■ Supplied entries
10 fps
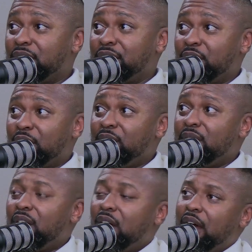You know,
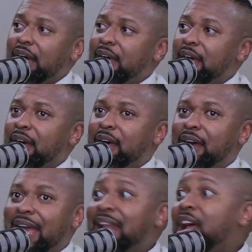
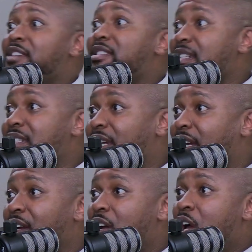and are
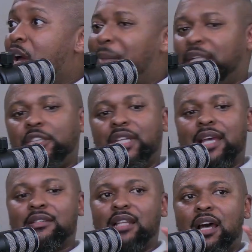sitting, but she
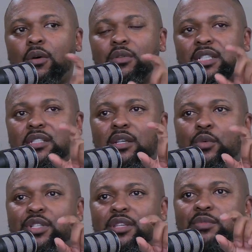has now
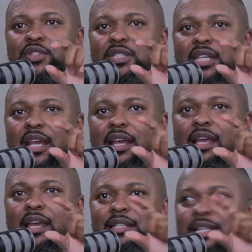distinguished them to say
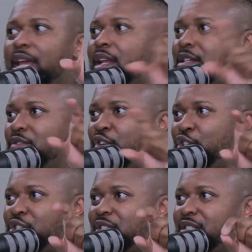Taylor's
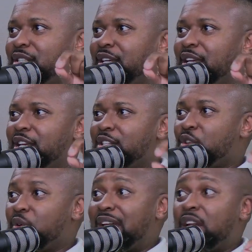versions,
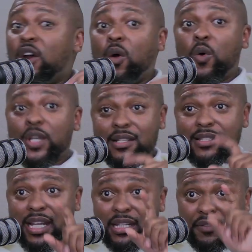so that her audience
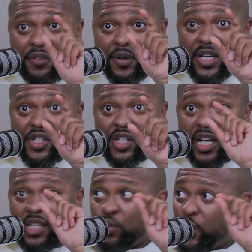can
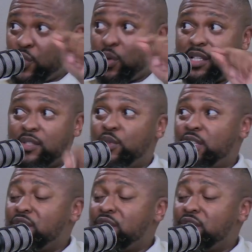differentiate which one's which.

■ Work task
Starting with the line that contains "sitting, but she", reproduce every line down to the end of the listing above, both endpoints included. Pictures stay out.

■ Answer box
sitting, but she
has now
distinguished them to say
Taylor's
versions,
so that her audience
can
differentiate which one's which.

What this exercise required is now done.